RECORDS FOR THIS EXERCISE -
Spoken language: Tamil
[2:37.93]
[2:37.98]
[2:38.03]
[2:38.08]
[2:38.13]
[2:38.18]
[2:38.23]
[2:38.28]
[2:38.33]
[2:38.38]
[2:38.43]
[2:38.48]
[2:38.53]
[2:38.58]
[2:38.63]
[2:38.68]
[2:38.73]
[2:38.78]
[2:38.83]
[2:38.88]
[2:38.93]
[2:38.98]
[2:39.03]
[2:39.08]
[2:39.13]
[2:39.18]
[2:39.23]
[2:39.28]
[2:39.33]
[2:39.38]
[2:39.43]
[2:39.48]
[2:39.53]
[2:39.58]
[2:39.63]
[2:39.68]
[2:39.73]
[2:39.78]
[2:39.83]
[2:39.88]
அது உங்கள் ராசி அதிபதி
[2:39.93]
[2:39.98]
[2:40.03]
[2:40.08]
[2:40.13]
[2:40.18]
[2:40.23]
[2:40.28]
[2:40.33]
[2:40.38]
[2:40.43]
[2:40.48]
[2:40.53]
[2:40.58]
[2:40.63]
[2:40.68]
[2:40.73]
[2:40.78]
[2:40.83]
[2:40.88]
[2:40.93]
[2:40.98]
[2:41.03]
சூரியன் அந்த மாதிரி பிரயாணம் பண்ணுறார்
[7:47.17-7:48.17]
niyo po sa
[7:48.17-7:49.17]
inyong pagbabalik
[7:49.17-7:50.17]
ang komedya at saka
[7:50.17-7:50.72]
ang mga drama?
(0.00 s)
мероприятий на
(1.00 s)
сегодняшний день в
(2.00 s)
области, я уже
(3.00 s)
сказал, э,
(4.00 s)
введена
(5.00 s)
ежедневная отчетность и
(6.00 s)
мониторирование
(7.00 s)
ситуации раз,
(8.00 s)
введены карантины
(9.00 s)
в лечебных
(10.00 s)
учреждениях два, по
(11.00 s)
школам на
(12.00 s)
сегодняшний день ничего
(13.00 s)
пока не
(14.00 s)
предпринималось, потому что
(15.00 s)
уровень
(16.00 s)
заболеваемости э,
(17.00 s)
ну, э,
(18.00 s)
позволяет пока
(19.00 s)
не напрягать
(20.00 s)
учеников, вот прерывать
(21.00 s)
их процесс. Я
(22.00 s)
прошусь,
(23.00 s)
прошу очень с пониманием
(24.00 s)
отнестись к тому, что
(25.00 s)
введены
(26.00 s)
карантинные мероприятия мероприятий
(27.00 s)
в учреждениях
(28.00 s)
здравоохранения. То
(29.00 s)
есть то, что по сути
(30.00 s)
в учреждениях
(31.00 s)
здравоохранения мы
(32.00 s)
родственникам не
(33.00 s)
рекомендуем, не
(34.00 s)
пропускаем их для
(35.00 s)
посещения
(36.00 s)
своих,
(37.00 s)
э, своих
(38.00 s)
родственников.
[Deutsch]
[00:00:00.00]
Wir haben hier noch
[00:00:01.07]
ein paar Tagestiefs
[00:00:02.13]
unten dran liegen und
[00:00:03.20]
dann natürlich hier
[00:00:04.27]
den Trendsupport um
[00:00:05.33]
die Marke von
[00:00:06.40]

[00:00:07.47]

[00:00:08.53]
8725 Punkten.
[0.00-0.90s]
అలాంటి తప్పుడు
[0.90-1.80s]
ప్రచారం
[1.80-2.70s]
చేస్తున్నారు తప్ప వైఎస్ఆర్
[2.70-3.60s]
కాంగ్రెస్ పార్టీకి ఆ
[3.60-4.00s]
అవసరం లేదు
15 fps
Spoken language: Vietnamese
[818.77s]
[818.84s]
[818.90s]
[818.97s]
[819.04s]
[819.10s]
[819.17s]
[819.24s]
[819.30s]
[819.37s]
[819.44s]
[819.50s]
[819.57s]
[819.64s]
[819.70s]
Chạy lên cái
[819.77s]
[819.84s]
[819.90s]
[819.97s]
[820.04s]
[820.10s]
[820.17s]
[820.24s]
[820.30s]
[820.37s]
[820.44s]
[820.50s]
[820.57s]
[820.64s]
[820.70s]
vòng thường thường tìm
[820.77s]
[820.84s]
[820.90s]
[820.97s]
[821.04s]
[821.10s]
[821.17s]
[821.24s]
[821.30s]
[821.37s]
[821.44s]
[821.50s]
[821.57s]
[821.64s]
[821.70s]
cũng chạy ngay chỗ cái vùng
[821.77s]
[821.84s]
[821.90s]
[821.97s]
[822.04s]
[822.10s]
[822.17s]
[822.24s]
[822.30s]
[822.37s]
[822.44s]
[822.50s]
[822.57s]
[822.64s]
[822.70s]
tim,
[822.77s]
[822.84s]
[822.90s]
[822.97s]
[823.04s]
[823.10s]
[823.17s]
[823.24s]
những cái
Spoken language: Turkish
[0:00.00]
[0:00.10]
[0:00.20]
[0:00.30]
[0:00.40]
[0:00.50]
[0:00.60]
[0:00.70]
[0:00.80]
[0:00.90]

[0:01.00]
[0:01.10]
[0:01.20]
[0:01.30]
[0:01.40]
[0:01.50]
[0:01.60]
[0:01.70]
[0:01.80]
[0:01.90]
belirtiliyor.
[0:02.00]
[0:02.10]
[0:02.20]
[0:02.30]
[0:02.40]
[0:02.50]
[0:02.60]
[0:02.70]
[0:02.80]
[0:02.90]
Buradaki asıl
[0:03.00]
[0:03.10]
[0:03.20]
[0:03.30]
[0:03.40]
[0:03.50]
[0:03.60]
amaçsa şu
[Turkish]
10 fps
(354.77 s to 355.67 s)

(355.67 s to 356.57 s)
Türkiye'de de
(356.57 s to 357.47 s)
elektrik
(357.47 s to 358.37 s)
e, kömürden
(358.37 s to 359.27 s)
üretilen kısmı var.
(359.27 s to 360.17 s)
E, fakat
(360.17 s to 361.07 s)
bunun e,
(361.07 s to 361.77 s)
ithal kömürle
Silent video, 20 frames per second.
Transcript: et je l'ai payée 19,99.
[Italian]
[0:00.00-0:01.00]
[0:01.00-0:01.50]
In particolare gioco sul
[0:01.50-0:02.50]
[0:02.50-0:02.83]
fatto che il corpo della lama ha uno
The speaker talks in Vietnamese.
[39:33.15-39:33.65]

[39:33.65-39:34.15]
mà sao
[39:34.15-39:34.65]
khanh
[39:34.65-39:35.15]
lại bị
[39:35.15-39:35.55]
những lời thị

YOUR INSTRUCTIONS -
Every single entry above has to be copied exactly.

WORKED SOLUTION -
Spoken language: Tamil
[2:37.93]
[2:37.98]
[2:38.03]
[2:38.08]
[2:38.13]
[2:38.18]
[2:38.23]
[2:38.28]
[2:38.33]
[2:38.38]
[2:38.43]
[2:38.48]
[2:38.53]
[2:38.58]
[2:38.63]
[2:38.68]
[2:38.73]
[2:38.78]
[2:38.83]
[2:38.88]
[2:38.93]
[2:38.98]
[2:39.03]
[2:39.08]
[2:39.13]
[2:39.18]
[2:39.23]
[2:39.28]
[2:39.33]
[2:39.38]
[2:39.43]
[2:39.48]
[2:39.53]
[2:39.58]
[2:39.63]
[2:39.68]
[2:39.73]
[2:39.78]
[2:39.83]
[2:39.88]
அது உங்கள் ராசி அதிபதி
[2:39.93]
[2:39.98]
[2:40.03]
[2:40.08]
[2:40.13]
[2:40.18]
[2:40.23]
[2:40.28]
[2:40.33]
[2:40.38]
[2:40.43]
[2:40.48]
[2:40.53]
[2:40.58]
[2:40.63]
[2:40.68]
[2:40.73]
[2:40.78]
[2:40.83]
[2:40.88]
[2:40.93]
[2:40.98]
[2:41.03]
சூரியன் அந்த மாதிரி பிரயாணம் பண்ணுறார்
[7:47.17-7:48.17]
niyo po sa
[7:48.17-7:49.17]
inyong pagbabalik
[7:49.17-7:50.17]
ang komedya at saka
[7:50.17-7:50.72]
ang mga drama?
(0.00 s)
мероприятий на
(1.00 s)
сегодняшний день в
(2.00 s)
области, я уже
(3.00 s)
сказал, э,
(4.00 s)
введена
(5.00 s)
ежедневная отчетность и
(6.00 s)
мониторирование
(7.00 s)
ситуации раз,
(8.00 s)
введены карантины
(9.00 s)
в лечебных
(10.00 s)
учреждениях два, по
(11.00 s)
школам на
(12.00 s)
сегодняшний день ничего
(13.00 s)
пока не
(14.00 s)
предпринималось, потому что
(15.00 s)
уровень
(16.00 s)
заболеваемости э,
(17.00 s)
ну, э,
(18.00 s)
позволяет пока
(19.00 s)
не напрягать
(20.00 s)
учеников, вот прерывать
(21.00 s)
их процесс. Я
(22.00 s)
прошусь,
(23.00 s)
прошу очень с пониманием
(24.00 s)
отнестись к тому, что
(25.00 s)
введены
(26.00 s)
карантинные мероприятия мероприятий
(27.00 s)
в учреждениях
(28.00 s)
здравоохранения. То
(29.00 s)
есть то, что по сути
(30.00 s)
в учреждениях
(31.00 s)
здравоохранения мы
(32.00 s)
родственникам не
(33.00 s)
рекомендуем, не
(34.00 s)
пропускаем их для
(35.00 s)
посещения
(36.00 s)
своих,
(37.00 s)
э, своих
(38.00 s)
родственников.
[Deutsch]
[00:00:00.00]
Wir haben hier noch
[00:00:01.07]
ein paar Tagestiefs
[00:00:02.13]
unten dran liegen und
[00:00:03.20]
dann natürlich hier
[00:00:04.27]
den Trendsupport um
[00:00:05.33]
die Marke von
[00:00:06.40]

[00:00:07.47]

[00:00:08.53]
8725 Punkten.
[0.00-0.90s]
అలాంటి తప్పుడు
[0.90-1.80s]
ప్రచారం
[1.80-2.70s]
చేస్తున్నారు తప్ప వైఎస్ఆర్
[2.70-3.60s]
కాంగ్రెస్ పార్టీకి ఆ
[3.60-4.00s]
అవసరం లేదు
15 fps
Spoken language: Vietnamese
[818.77s]
[818.84s]
[818.90s]
[818.97s]
[819.04s]
[819.10s]
[819.17s]
[819.24s]
[819.30s]
[819.37s]
[819.44s]
[819.50s]
[819.57s]
[819.64s]
[819.70s]
Chạy lên cái
[819.77s]
[819.84s]
[819.90s]
[819.97s]
[820.04s]
[820.10s]
[820.17s]
[820.24s]
[820.30s]
[820.37s]
[820.44s]
[820.50s]
[820.57s]
[820.64s]
[820.70s]
vòng thường thường tìm
[820.77s]
[820.84s]
[820.90s]
[820.97s]
[821.04s]
[821.10s]
[821.17s]
[821.24s]
[821.30s]
[821.37s]
[821.44s]
[821.50s]
[821.57s]
[821.64s]
[821.70s]
cũng chạy ngay chỗ cái vùng
[821.77s]
[821.84s]
[821.90s]
[821.97s]
[822.04s]
[822.10s]
[822.17s]
[822.24s]
[822.30s]
[822.37s]
[822.44s]
[822.50s]
[822.57s]
[822.64s]
[822.70s]
tim,
[822.77s]
[822.84s]
[822.90s]
[822.97s]
[823.04s]
[823.10s]
[823.17s]
[823.24s]
những cái
Spoken language: Turkish
[0:00.00]
[0:00.10]
[0:00.20]
[0:00.30]
[0:00.40]
[0:00.50]
[0:00.60]
[0:00.70]
[0:00.80]
[0:00.90]

[0:01.00]
[0:01.10]
[0:01.20]
[0:01.30]
[0:01.40]
[0:01.50]
[0:01.60]
[0:01.70]
[0:01.80]
[0:01.90]
belirtiliyor.
[0:02.00]
[0:02.10]
[0:02.20]
[0:02.30]
[0:02.40]
[0:02.50]
[0:02.60]
[0:02.70]
[0:02.80]
[0:02.90]
Buradaki asıl
[0:03.00]
[0:03.10]
[0:03.20]
[0:03.30]
[0:03.40]
[0:03.50]
[0:03.60]
amaçsa şu
[Turkish]
10 fps
(354.77 s to 355.67 s)

(355.67 s to 356.57 s)
Türkiye'de de
(356.57 s to 357.47 s)
elektrik
(357.47 s to 358.37 s)
e, kömürden
(358.37 s to 359.27 s)
üretilen kısmı var.
(359.27 s to 360.17 s)
E, fakat
(360.17 s to 361.07 s)
bunun e,
(361.07 s to 361.77 s)
ithal kömürle
Silent video, 20 frames per second.
Transcript: et je l'ai payée 19,99.
[Italian]
[0:00.00-0:01.00]
[0:01.00-0:01.50]
In particolare gioco sul
[0:01.50-0:02.50]
[0:02.50-0:02.83]
fatto che il corpo della lama ha uno
The speaker talks in Vietnamese.
[39:33.15-39:33.65]

[39:33.65-39:34.15]
mà sao
[39:34.15-39:34.65]
khanh
[39:34.65-39:35.15]
lại bị
[39:35.15-39:35.55]
những lời thị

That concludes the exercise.